The first major upsetter of the newly defined applecart was, of course, the first wave of rock'n'roll. Fuelled by high-powered radio stations in the American South flooding the nighttime airwaves with rhythm and blues, the music wasn't supposed to go to a white audience, but did.
But with Elvis Presley in the Army, Chuck Berry in jail, Little Richard getting religion again and Fats Domino mining an inoffensive line of R&B, the innovators were out of the way. It meant the imitators could take over in the States. The rise of skiffle in the UK was a separate and intriguing development that brought its own, separate legacy.
As things settled down, there were some interesting developments in the late fifties and, particularly, in the early sixties. The R&B influence permeated the popular airwaves, but the emerging conventional wisdom had a clear distinction between performers and the people who delivered the musical material and made the records.

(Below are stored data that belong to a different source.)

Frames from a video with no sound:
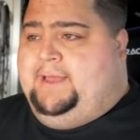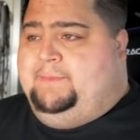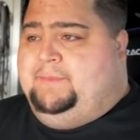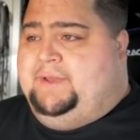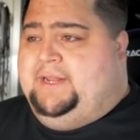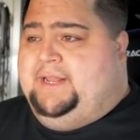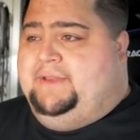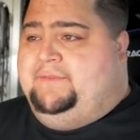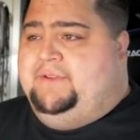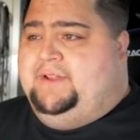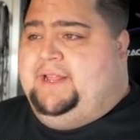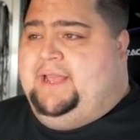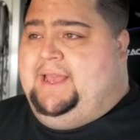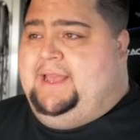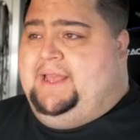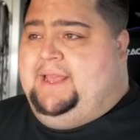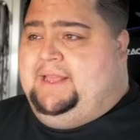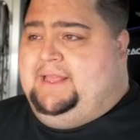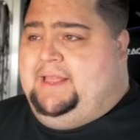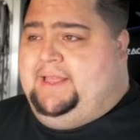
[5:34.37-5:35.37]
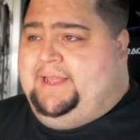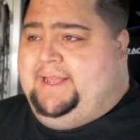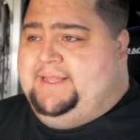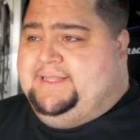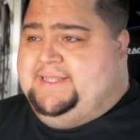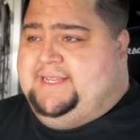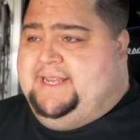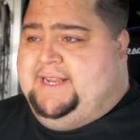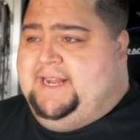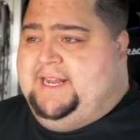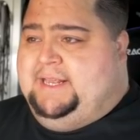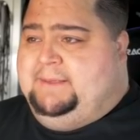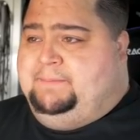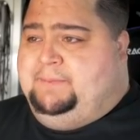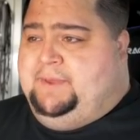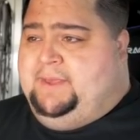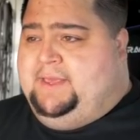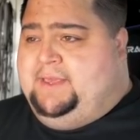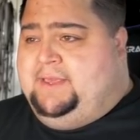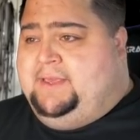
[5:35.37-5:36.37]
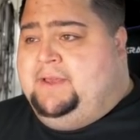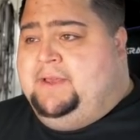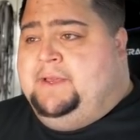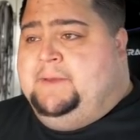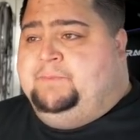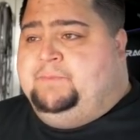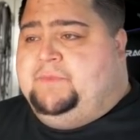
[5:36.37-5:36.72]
I mean, even at 1080p,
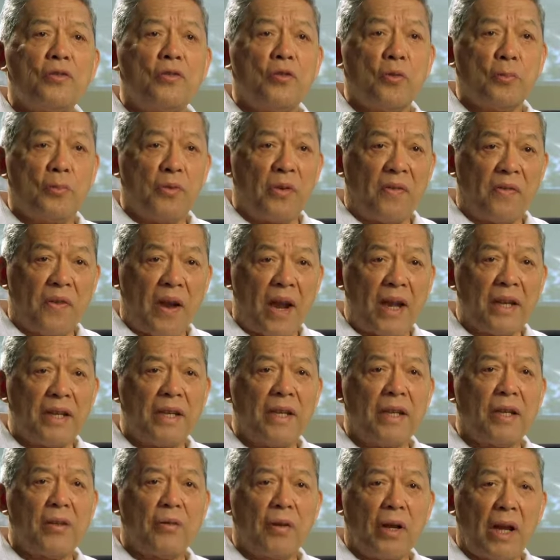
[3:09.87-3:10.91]
to
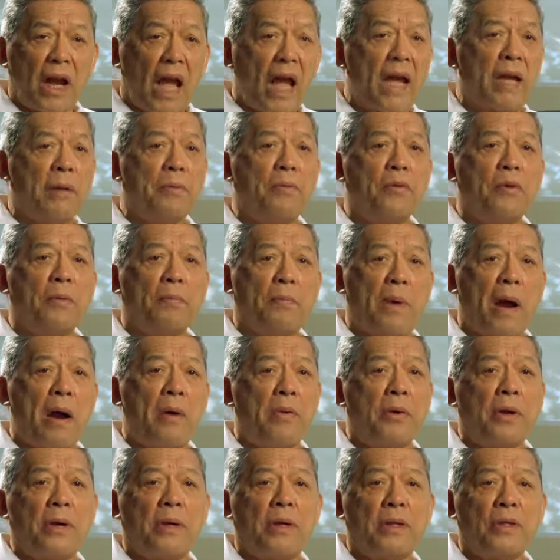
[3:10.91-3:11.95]
providing reliable
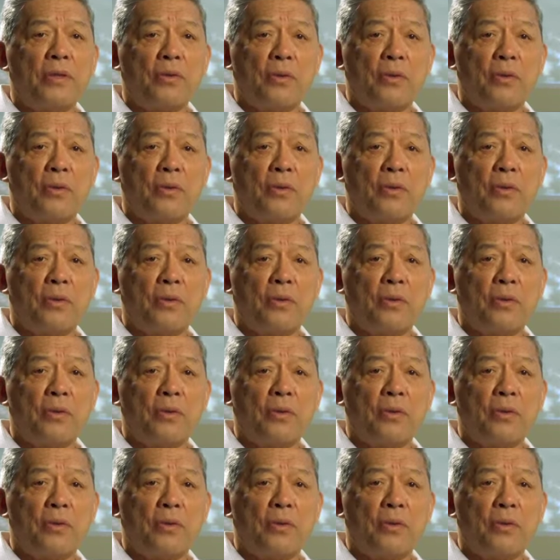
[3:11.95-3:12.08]
power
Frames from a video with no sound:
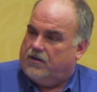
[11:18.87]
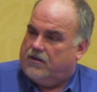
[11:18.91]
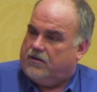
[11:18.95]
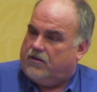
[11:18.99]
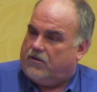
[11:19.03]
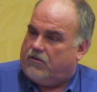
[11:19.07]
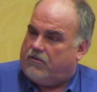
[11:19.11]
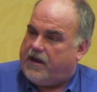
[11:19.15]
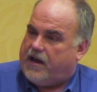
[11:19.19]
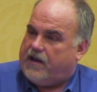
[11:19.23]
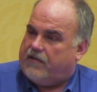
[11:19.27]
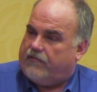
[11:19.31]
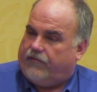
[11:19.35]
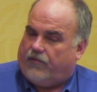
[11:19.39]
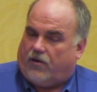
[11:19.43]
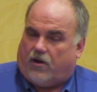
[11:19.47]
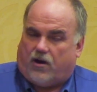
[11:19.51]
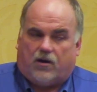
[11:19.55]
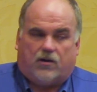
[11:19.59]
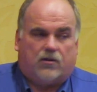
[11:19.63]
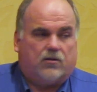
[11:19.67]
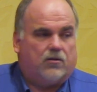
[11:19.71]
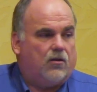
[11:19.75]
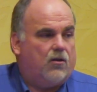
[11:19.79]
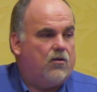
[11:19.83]

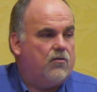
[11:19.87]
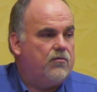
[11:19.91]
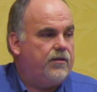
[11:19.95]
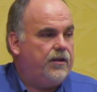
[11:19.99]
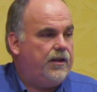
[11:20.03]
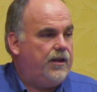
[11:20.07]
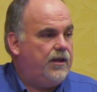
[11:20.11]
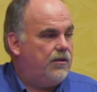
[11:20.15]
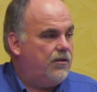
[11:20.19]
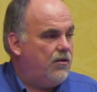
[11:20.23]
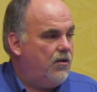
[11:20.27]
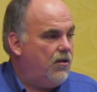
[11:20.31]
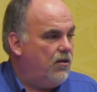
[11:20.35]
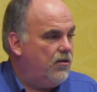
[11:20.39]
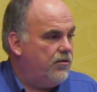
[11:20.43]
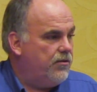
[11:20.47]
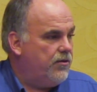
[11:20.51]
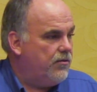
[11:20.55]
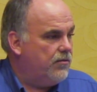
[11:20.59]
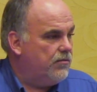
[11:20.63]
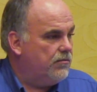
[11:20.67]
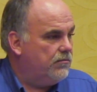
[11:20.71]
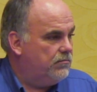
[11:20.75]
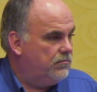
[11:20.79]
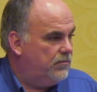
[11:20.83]
FR clothing and all
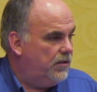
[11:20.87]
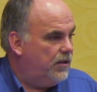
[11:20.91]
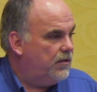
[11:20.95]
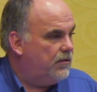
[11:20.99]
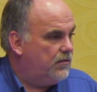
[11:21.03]
your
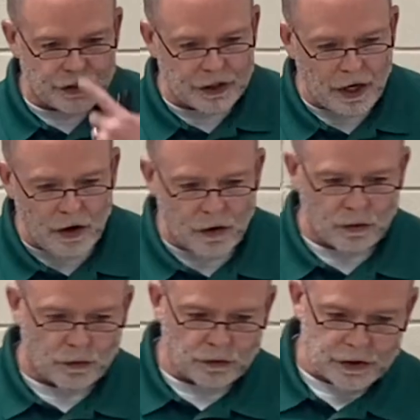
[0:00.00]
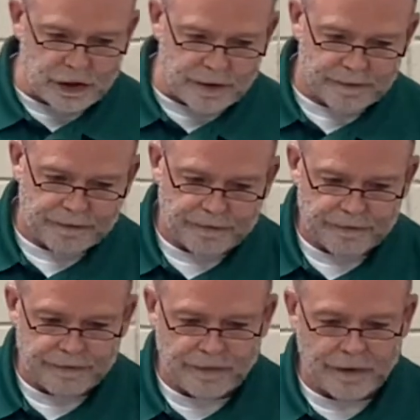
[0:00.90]
stones.
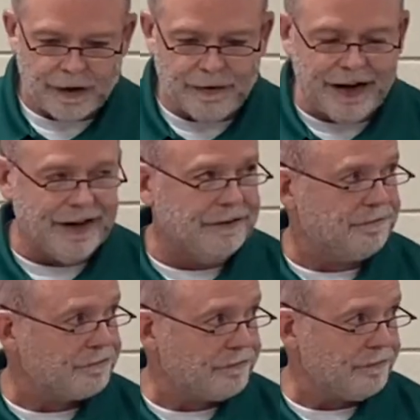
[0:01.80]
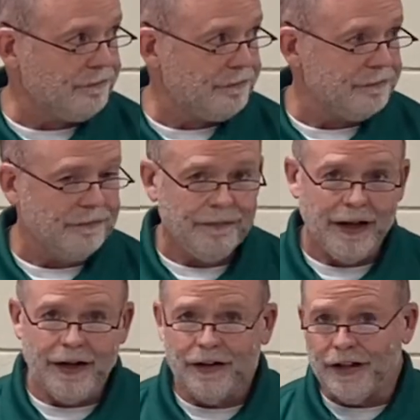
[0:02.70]
Man,
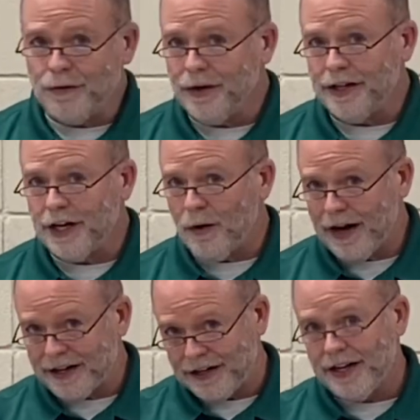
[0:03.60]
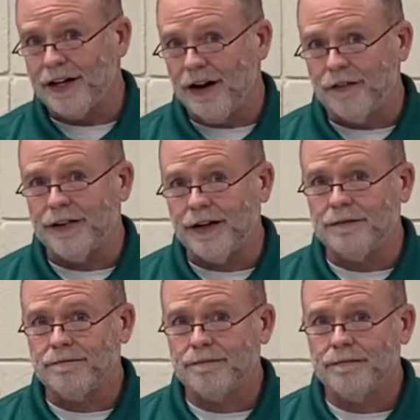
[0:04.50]
they really know how to dig, don't they?
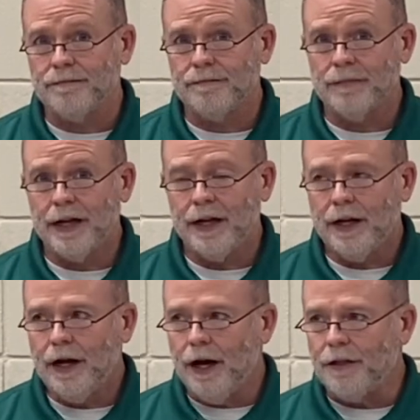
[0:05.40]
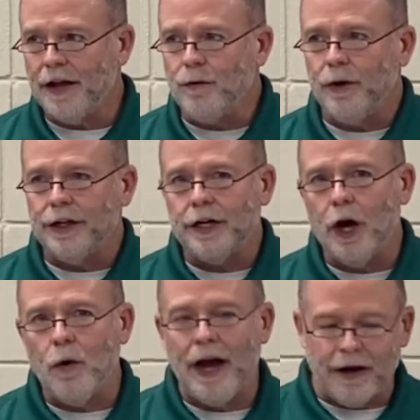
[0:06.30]
Uh, they really
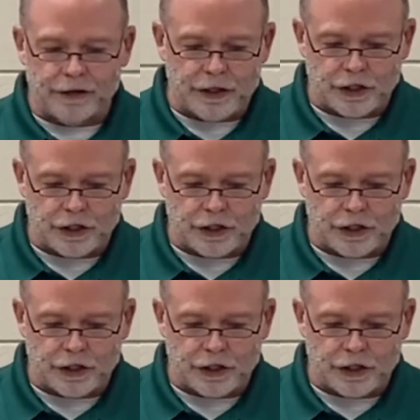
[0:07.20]
know how to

Artists, needed songs to record. Writers produced the material. Producers (more accurately, though they never got the recognition, engineers) who made the records and disc jockeys who helped determine what actually sold.
And when we look at the sixties, we're looking at the blurring of lines between those newly defined roles. The major significance of The Beatles was to break the line between writers and performers. And, increasingly, as the artists started to get their heads around the sonic possibilities, thee's a blurring of lines between artists and producers, and between producers and engineers.
So a whole string of factors aligned themselves between 1963 and the end of 1968.
A Flurry of Post-Beatles Experimentation The Response Across The Pond Folkies and Folk-Rockers
East and West Coasters San Francisco The Tide Recedes (And Flows Back In)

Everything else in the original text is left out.